1972 till 1974 Radkau wrote together with George W. F. Hallgarten a synopsis of German industry and politics. His views about the role of Hermann Josef Abs in German negotiations with Israel led to legal claim of Deutsche Bank.

In 1980 Radkau received the venia legendi for his study of the rise and crisis of the German nuclear industry. History of technology and Environmental history are favorite topics of Radkau.
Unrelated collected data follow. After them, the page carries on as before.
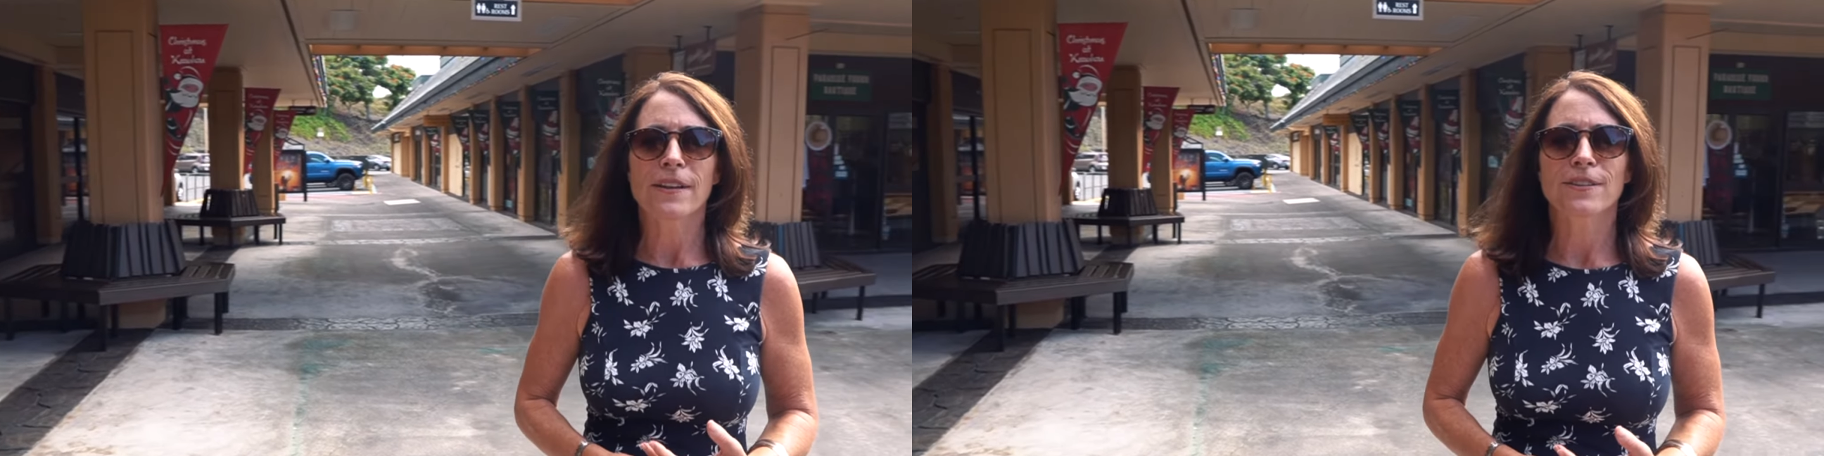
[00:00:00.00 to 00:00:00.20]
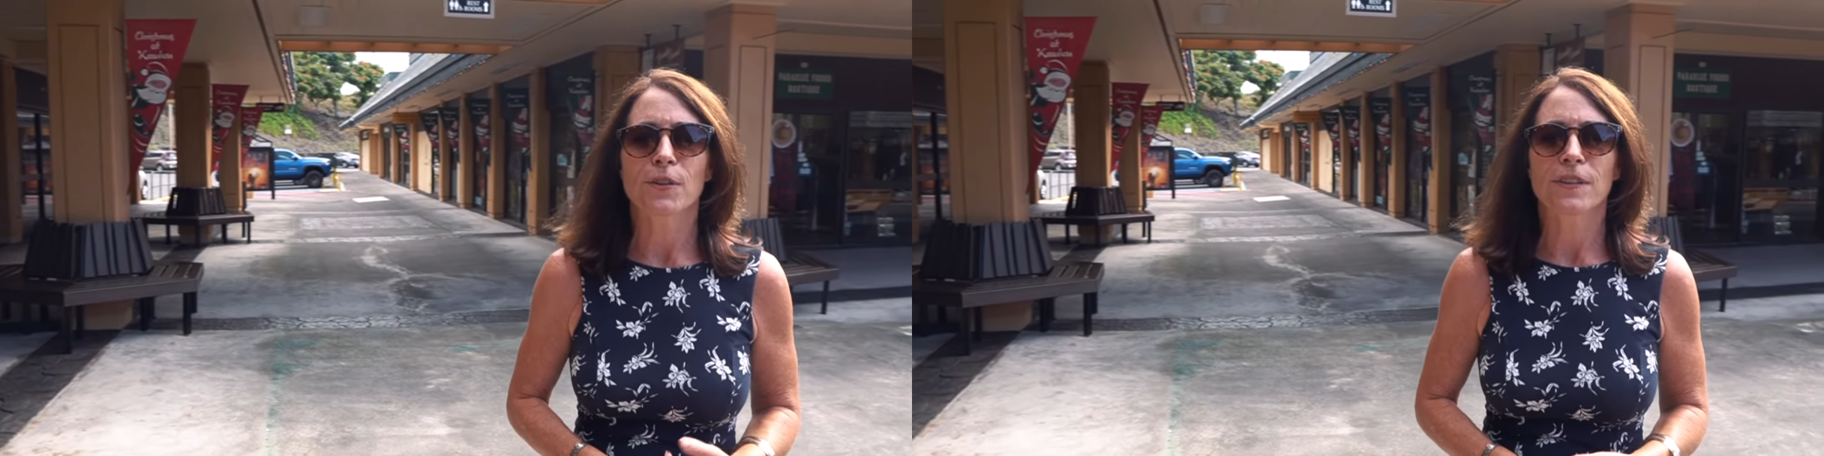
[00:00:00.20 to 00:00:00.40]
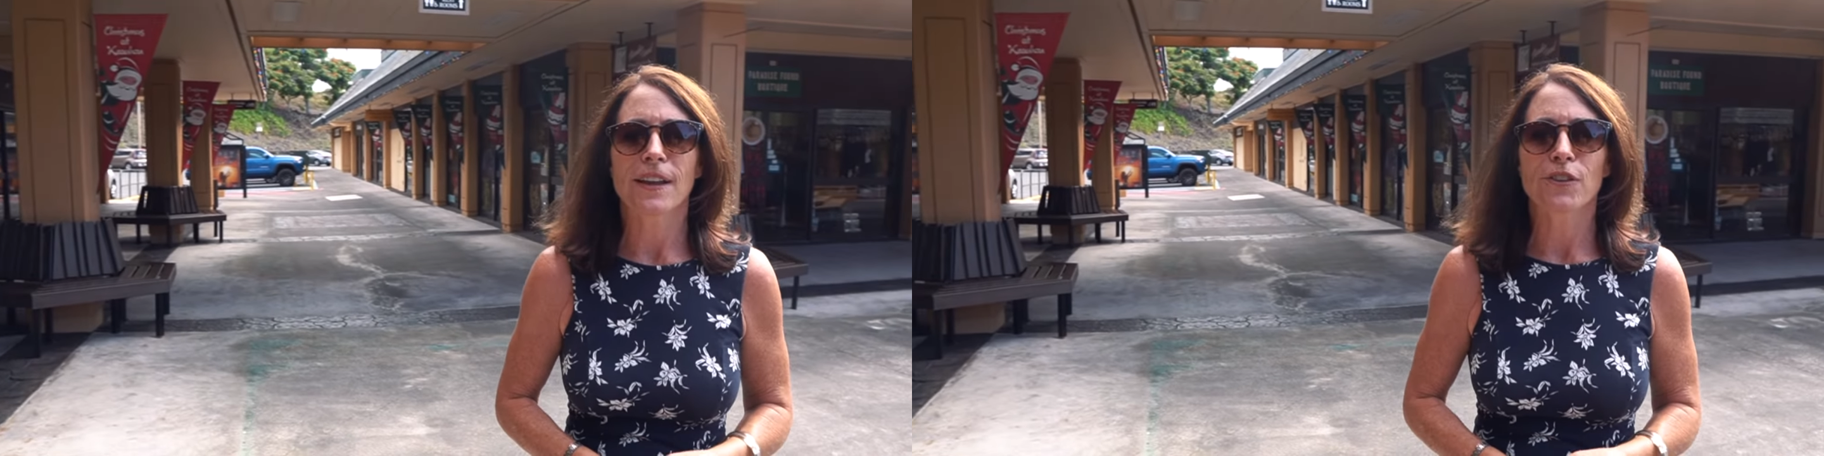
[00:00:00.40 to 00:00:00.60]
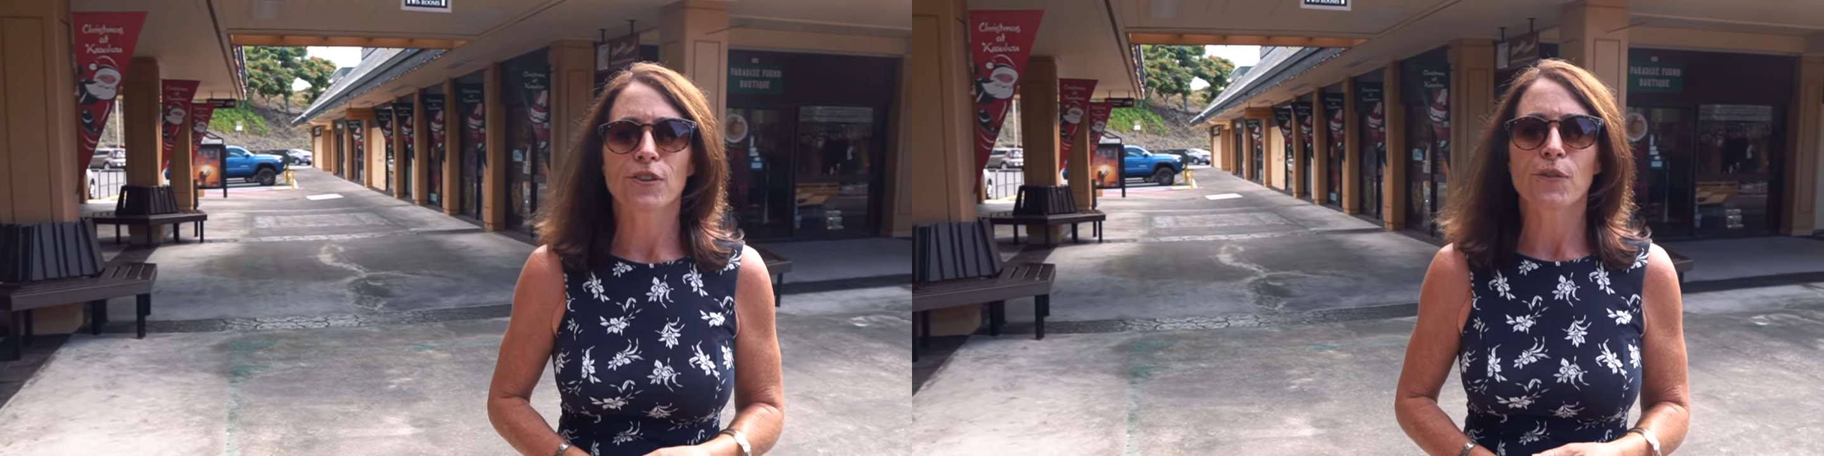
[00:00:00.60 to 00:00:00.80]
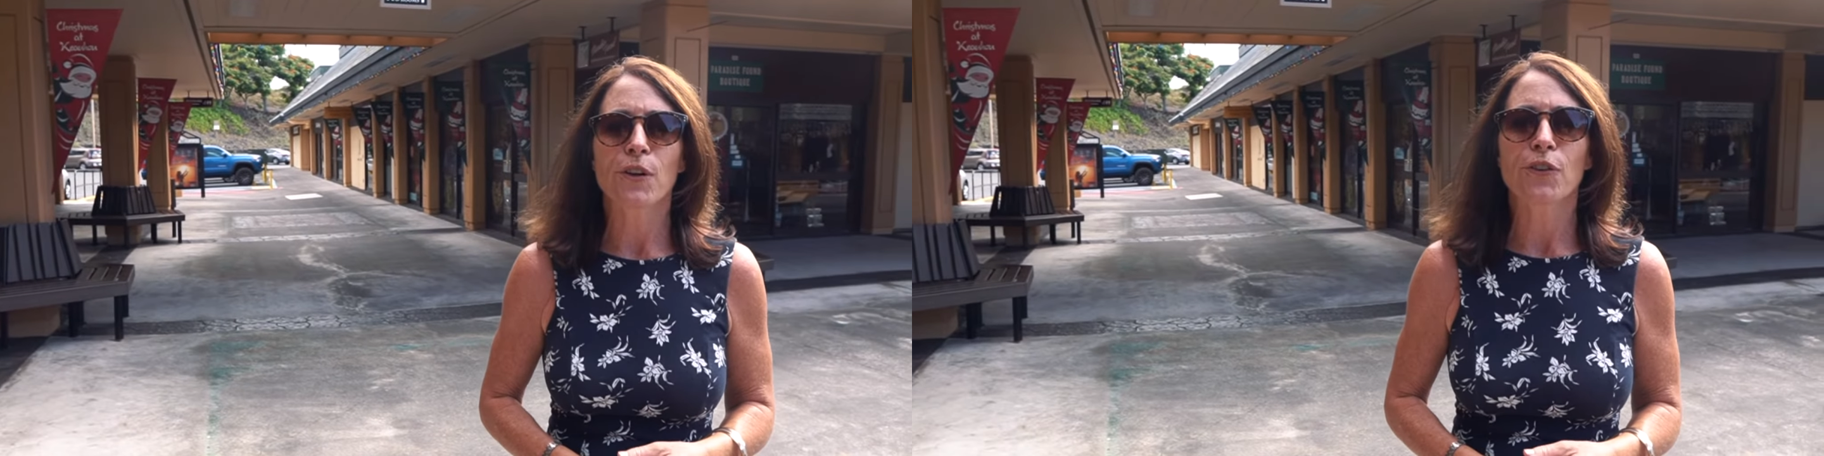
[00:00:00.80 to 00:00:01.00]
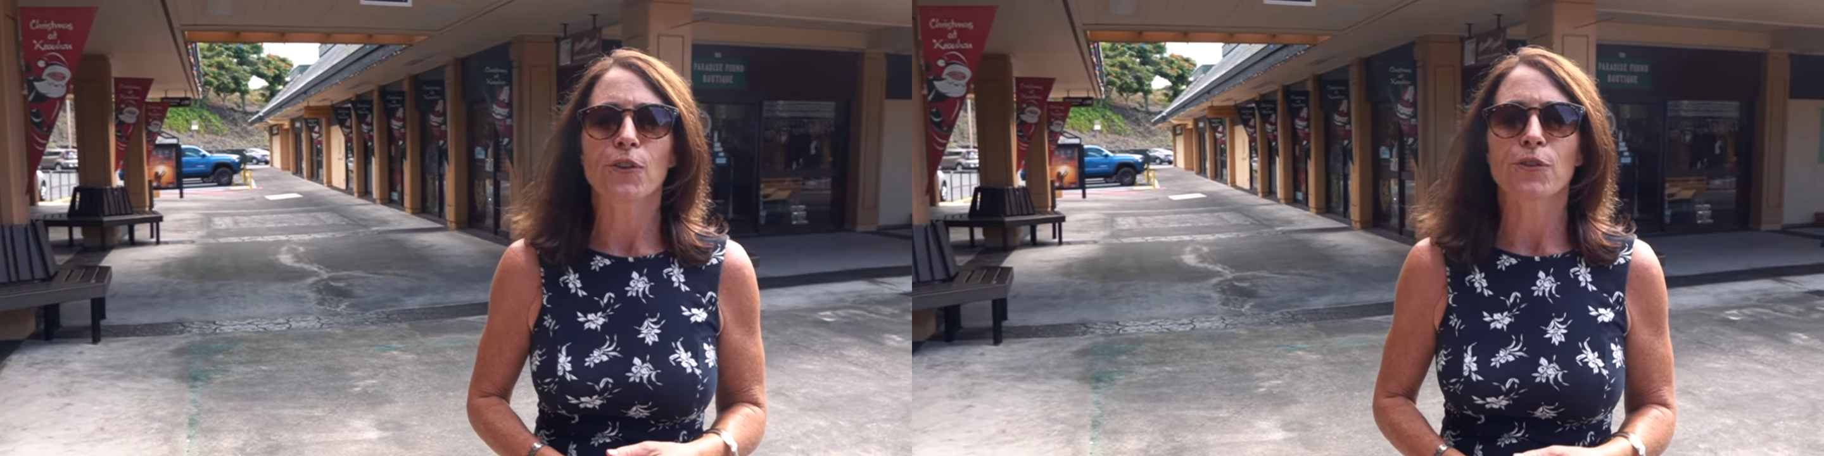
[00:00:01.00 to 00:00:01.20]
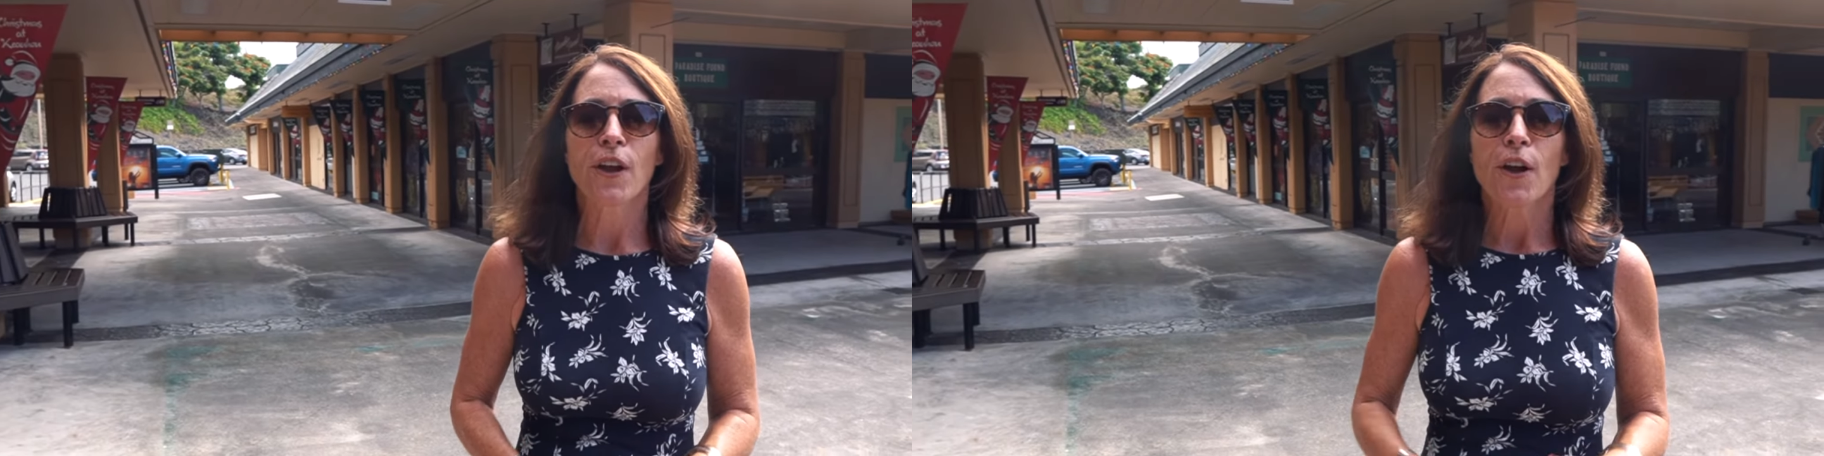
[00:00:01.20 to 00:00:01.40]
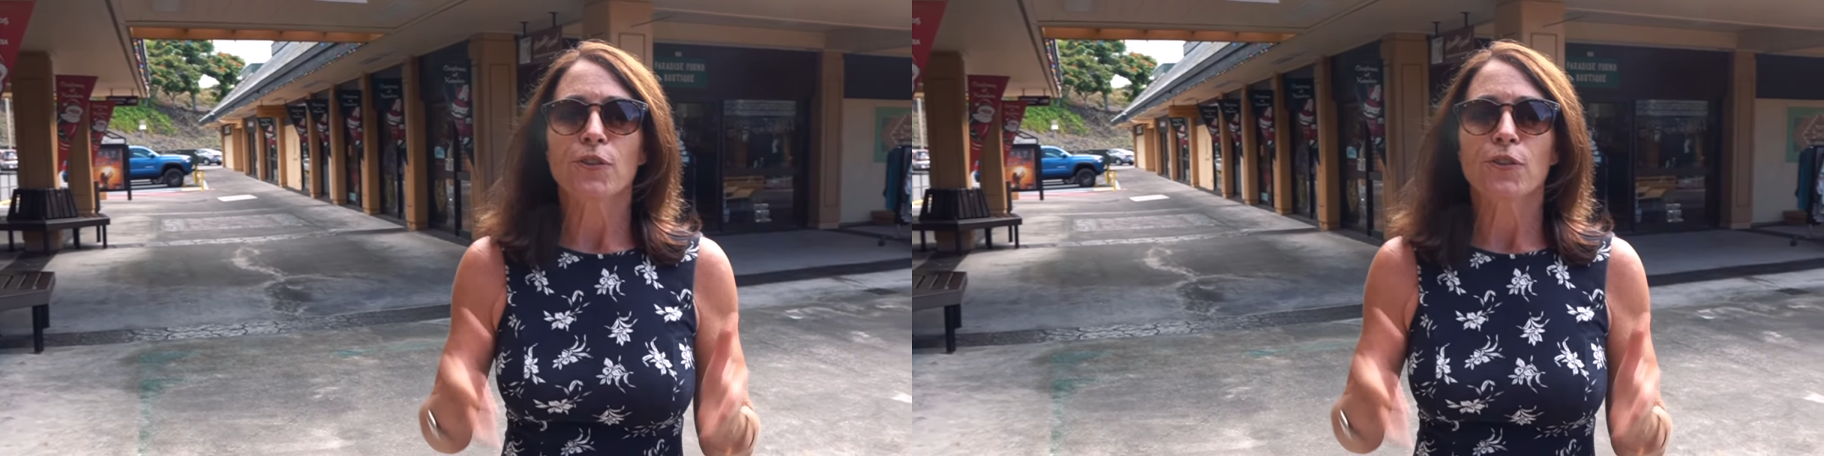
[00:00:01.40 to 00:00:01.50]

Association of Realtors.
Besides forestry and the role of environmental protection in the German history, including the Third Reich, Radkau researched as well the relation between Nervosität (Anxiety) and technical development in the German Empire, adding biographical studies about Thomas Mann and Max Weber.

==Awards and honors==
- 2009: World History Association Book Prize, Nature and Power

==Bibliography==

- Die deutsche Emigration in den USA. Ihr Einfluß auf die amerikanische Europapolitik 1933-1945. Düsseldorf 1971, ISBN 3-571-09190-6
- Zus. mit George W. F. Hallgarten: Deutsche Industrie und Politik von Bismarck bis heute. Frankfurt/Köln 1974, ISBN 3-499-17450-2
- Zus. mit Imanuel Geiss (Hrsg.): Imperialismus im 20. Jahrhundert. Gedenkschrift für George W. F. Hallgarten. München 1976, ISBN 3-406-06464-7
- Aufstieg und Krise der deutschen Atomwirtschaft 1945-1975. Verdrängte Alternativen in der Kerntechnik und der Ursprung der nuklearen Kontroverse. Reinbek 1983, ISBN 3-499-17756-0
- Zus. mit Ingrid Schäfer: Holz - Ein Naturstoff in der Technikgeschichte. Reinbek 1987, ISBN 3-499-17728-5
- Technik in Deutschland. Vom 18. Jahrhundert bis zur Gegenwart. Frankfurt/M. 1989, ISBN 3-518-11536-7
- Das Zeitalter der Nervosität. Deutschland zwischen Bismarck und Hitler. München 1998, ISBN 3-446-19310-3
- Natur und Macht. Eine Weltgeschichte der Umwelt. München 2000, ISBN 3-406-48655-X
- Nature and Power: A Global History of the Environment. By Joachim Radkau. Publications of the German Historical Institute Series. New York: Cambridge University Press, 2008
- Mensch und Natur in der Geschichte. Leipzig 2002 (Politische Weltkunde, Arbeitsbuch für die Sekundarstufe II)
- "Exceptionalism in European environmental history" (2003)
- Max Weber. Die Leidenschaft des Denkens. München 2005, ISBN 3-446-20675-2
- Aufstieg und Fall der deutschen Atomwirtschaft, with Lothar Hahn (2013).